_PROBLEM DETAILS_. From the line containing "[00:00:01.40]" through the end of the entries, please repeat every line exactly and nothing more; the pictures do not belong in the copy.
BEGIN AVAILABLE RECORDS
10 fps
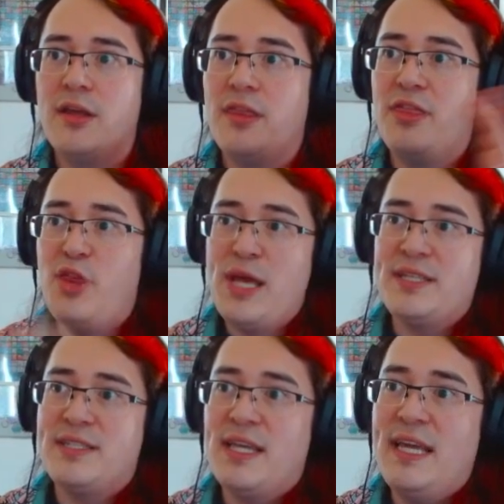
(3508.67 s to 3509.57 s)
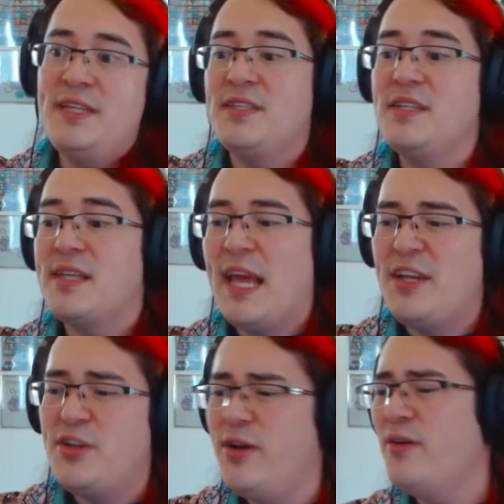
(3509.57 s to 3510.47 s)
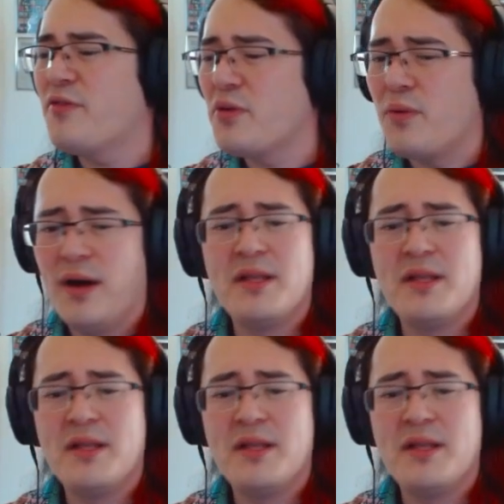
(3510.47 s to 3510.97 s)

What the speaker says: this isn't a 2-for-1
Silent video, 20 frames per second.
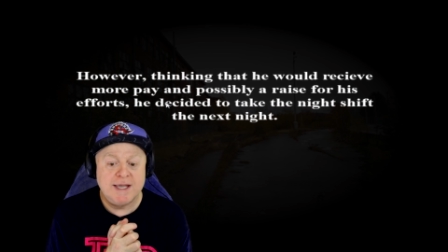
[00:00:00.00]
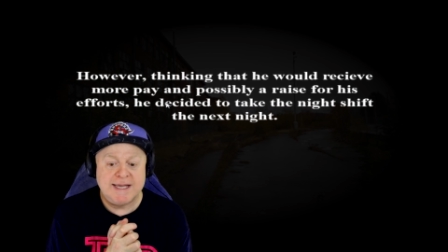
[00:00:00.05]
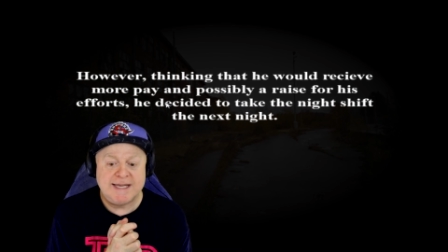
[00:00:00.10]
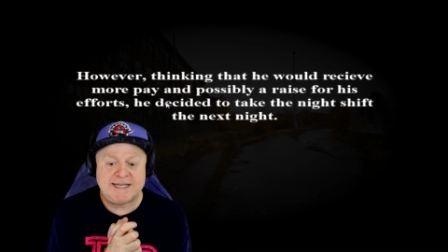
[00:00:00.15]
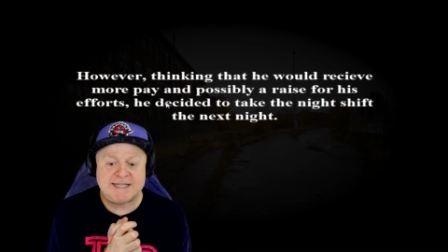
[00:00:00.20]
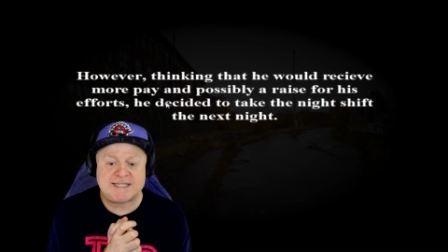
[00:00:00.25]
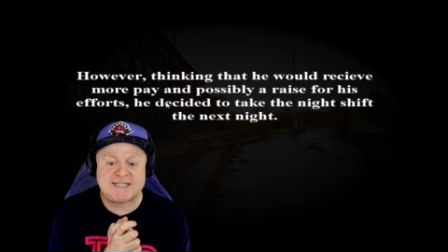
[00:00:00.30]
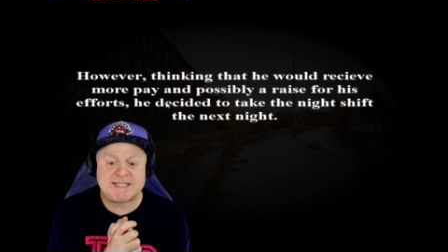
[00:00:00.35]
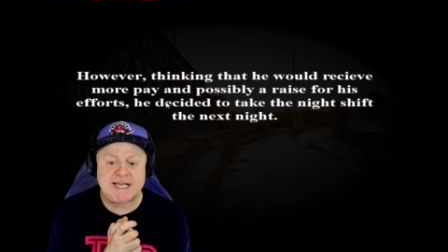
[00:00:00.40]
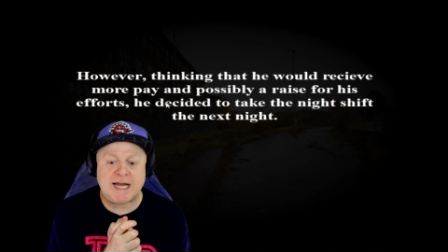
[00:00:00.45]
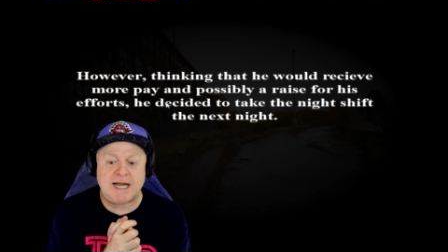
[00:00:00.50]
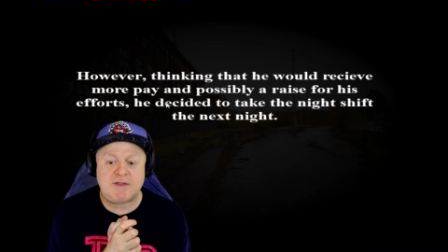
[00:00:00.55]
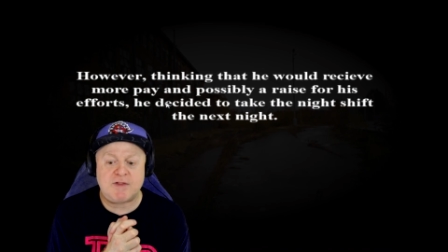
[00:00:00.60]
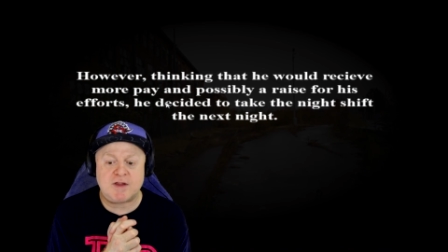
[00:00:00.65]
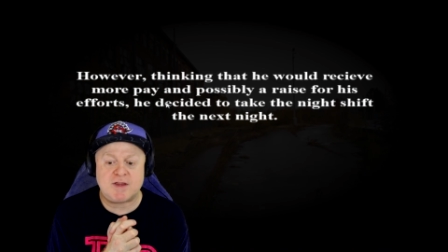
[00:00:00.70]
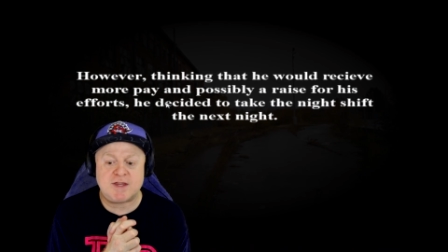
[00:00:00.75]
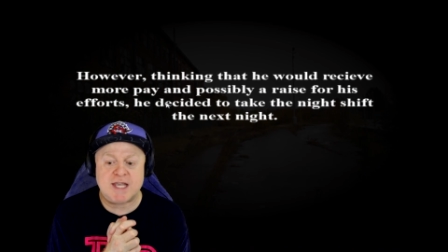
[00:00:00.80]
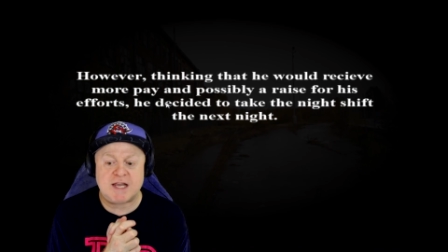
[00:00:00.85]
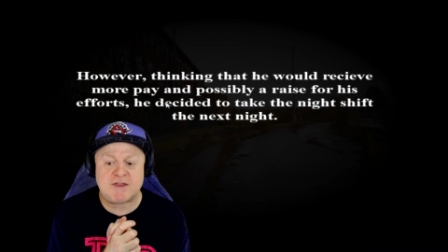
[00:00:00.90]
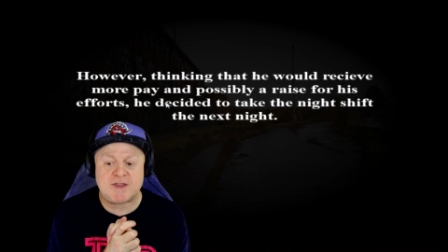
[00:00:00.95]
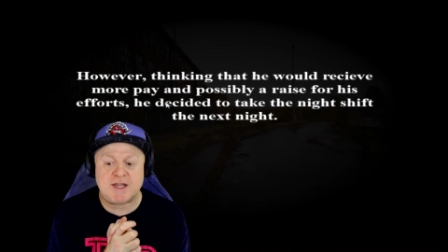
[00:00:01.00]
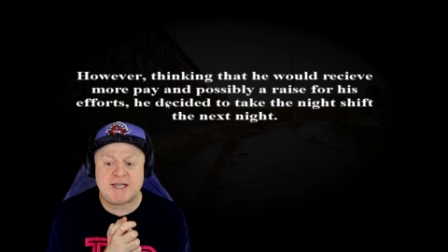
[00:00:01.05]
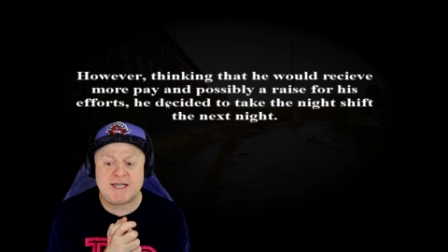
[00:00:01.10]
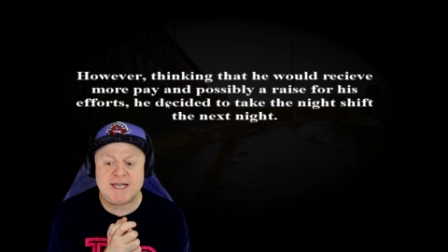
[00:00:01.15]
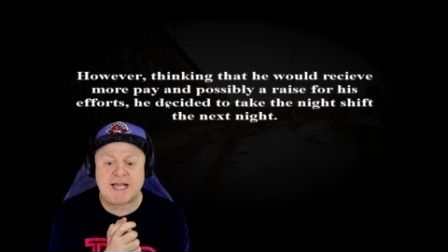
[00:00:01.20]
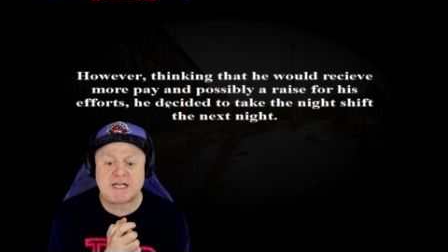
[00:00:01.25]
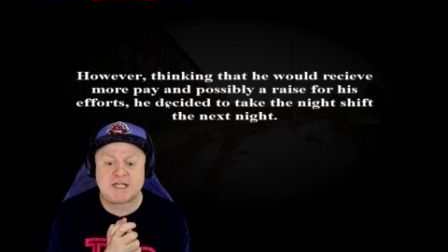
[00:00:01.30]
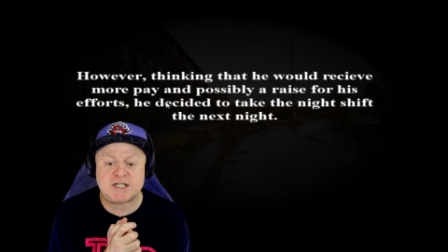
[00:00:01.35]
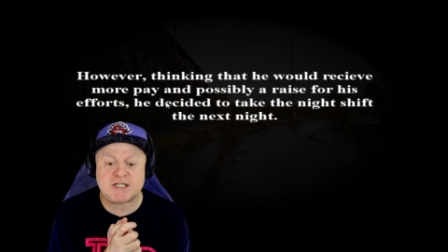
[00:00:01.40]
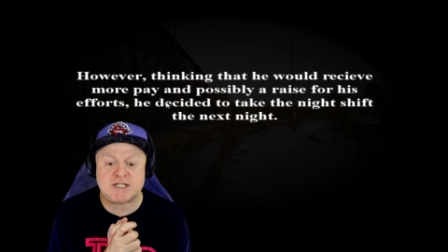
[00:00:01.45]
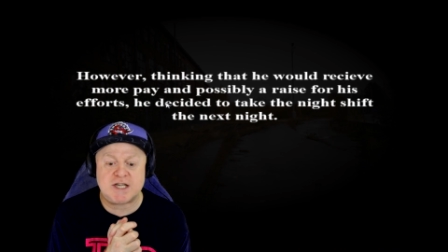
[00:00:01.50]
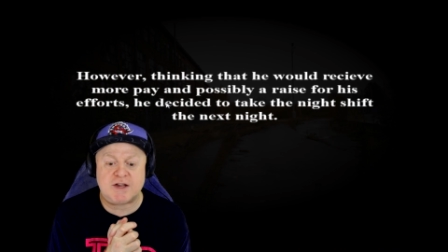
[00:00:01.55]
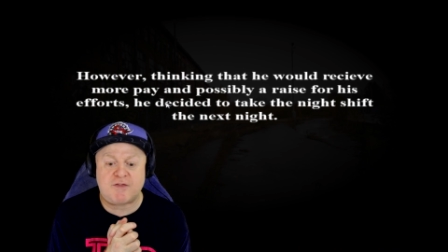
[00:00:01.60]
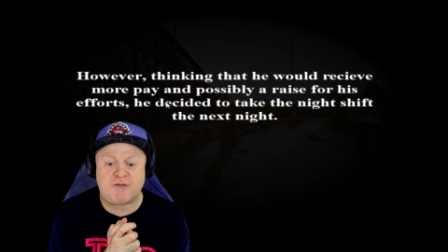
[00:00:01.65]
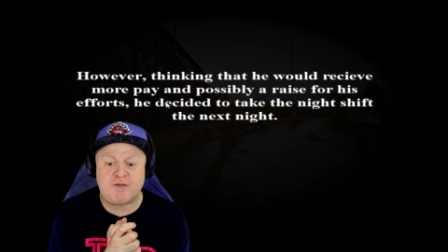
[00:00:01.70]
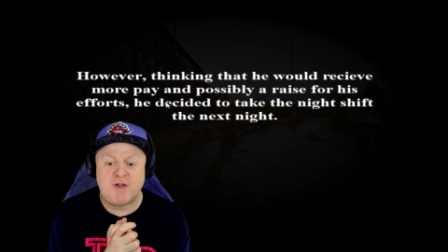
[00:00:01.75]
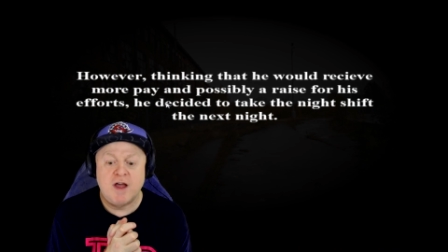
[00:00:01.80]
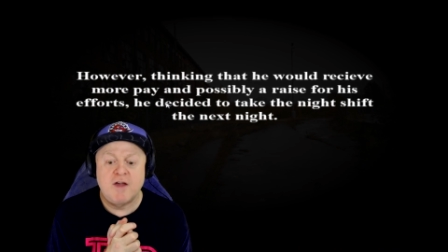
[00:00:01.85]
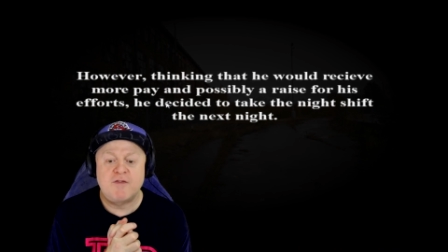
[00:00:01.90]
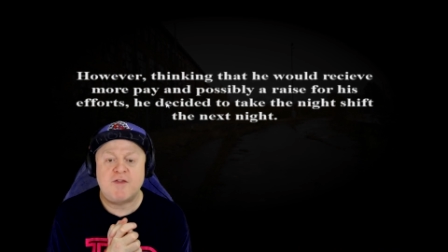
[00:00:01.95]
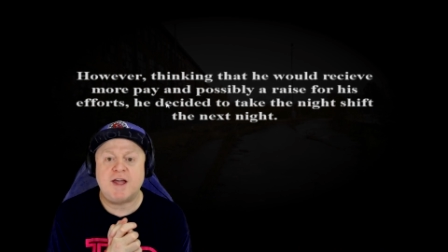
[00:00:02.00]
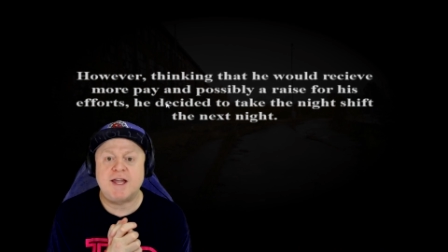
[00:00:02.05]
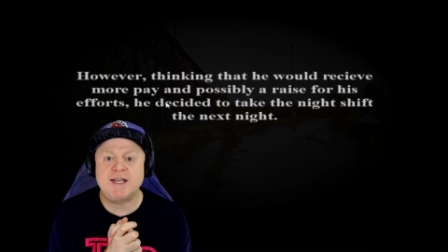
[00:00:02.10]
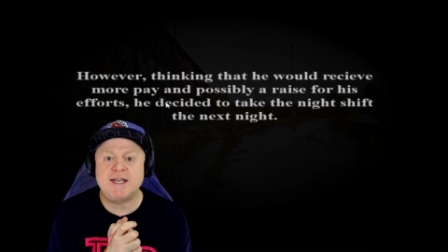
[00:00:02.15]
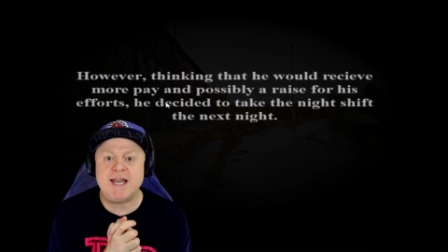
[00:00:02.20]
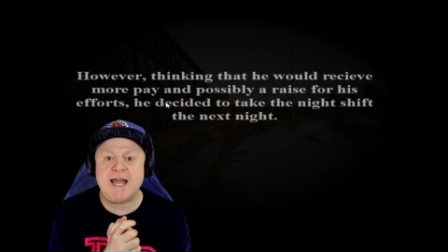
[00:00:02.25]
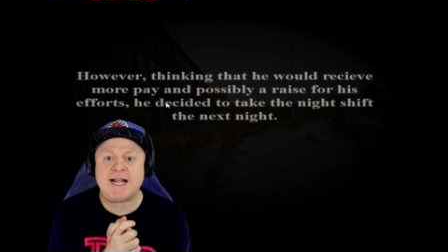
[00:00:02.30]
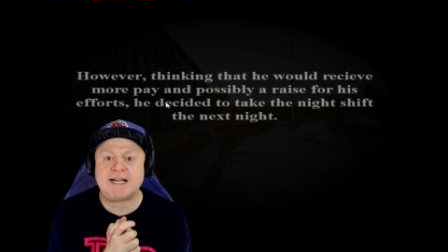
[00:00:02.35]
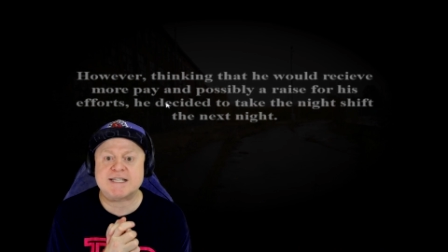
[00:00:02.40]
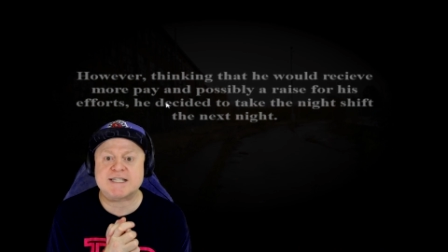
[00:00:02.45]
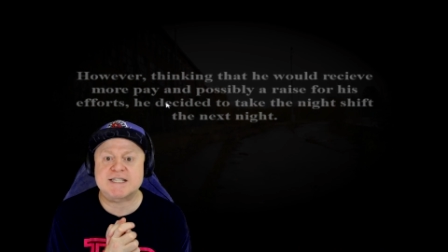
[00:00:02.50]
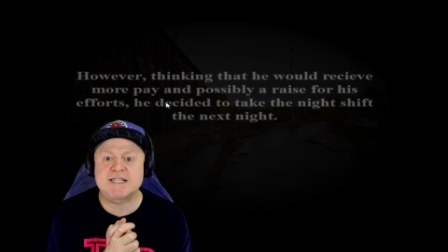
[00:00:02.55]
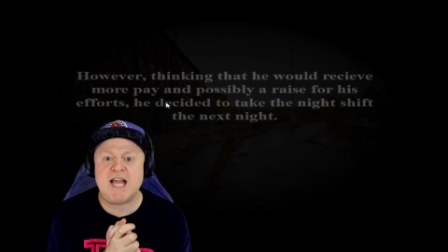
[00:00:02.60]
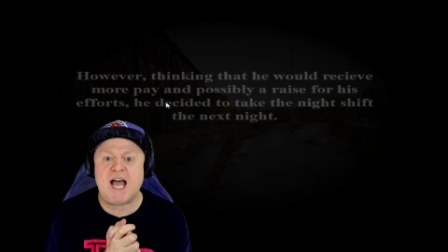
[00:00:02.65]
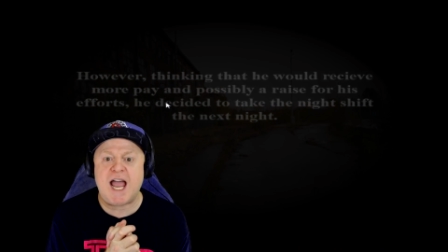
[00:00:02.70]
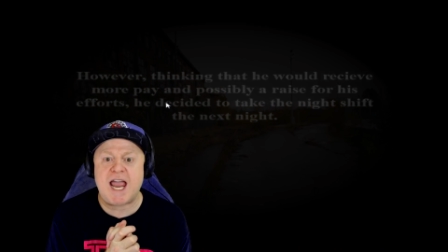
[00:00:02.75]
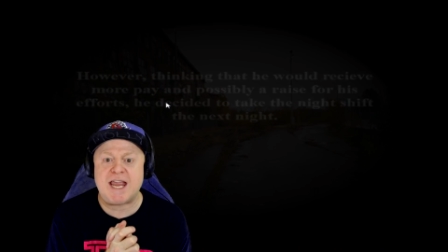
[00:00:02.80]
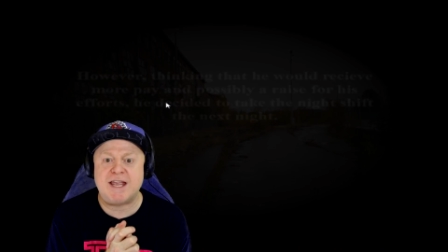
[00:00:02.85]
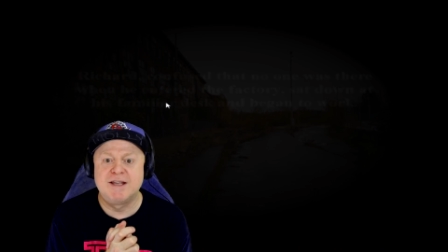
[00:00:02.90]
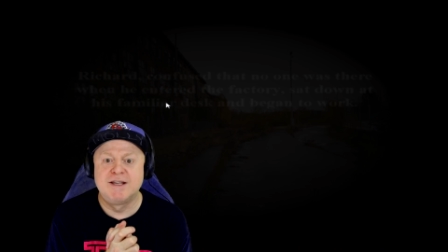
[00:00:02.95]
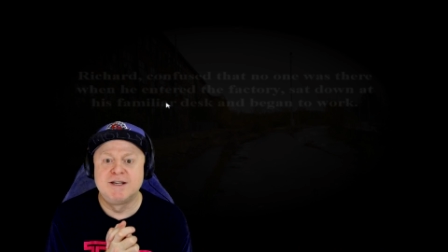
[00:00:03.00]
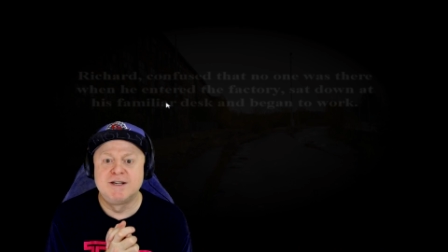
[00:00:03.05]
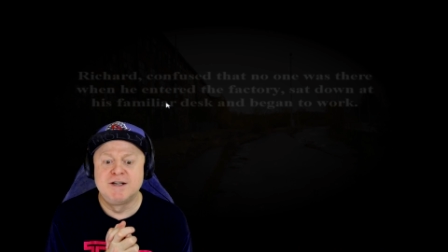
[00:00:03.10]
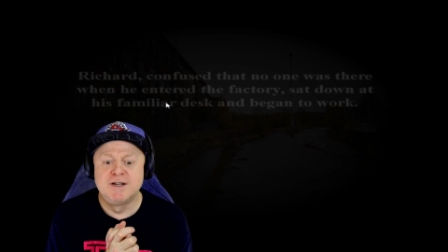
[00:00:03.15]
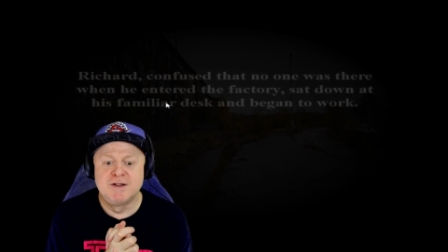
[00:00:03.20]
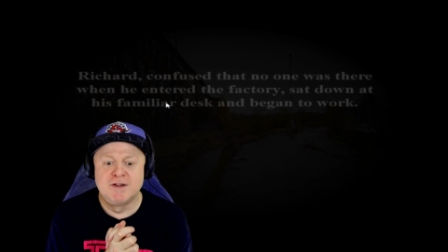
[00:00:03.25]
he decided to take the next shift the next night.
END AVAILABLE RECORDS
_EXPECTED OUTPUT_.
[00:00:01.40]
[00:00:01.45]
[00:00:01.50]
[00:00:01.55]
[00:00:01.60]
[00:00:01.65]
[00:00:01.70]
[00:00:01.75]
[00:00:01.80]
[00:00:01.85]
[00:00:01.90]
[00:00:01.95]
[00:00:02.00]
[00:00:02.05]
[00:00:02.10]
[00:00:02.15]
[00:00:02.20]
[00:00:02.25]
[00:00:02.30]
[00:00:02.35]
[00:00:02.40]
[00:00:02.45]
[00:00:02.50]
[00:00:02.55]
[00:00:02.60]
[00:00:02.65]
[00:00:02.70]
[00:00:02.75]
[00:00:02.80]
[00:00:02.85]
[00:00:02.90]
[00:00:02.95]
[00:00:03.00]
[00:00:03.05]
[00:00:03.10]
[00:00:03.15]
[00:00:03.20]
[00:00:03.25]
he decided to take the next shift the next night.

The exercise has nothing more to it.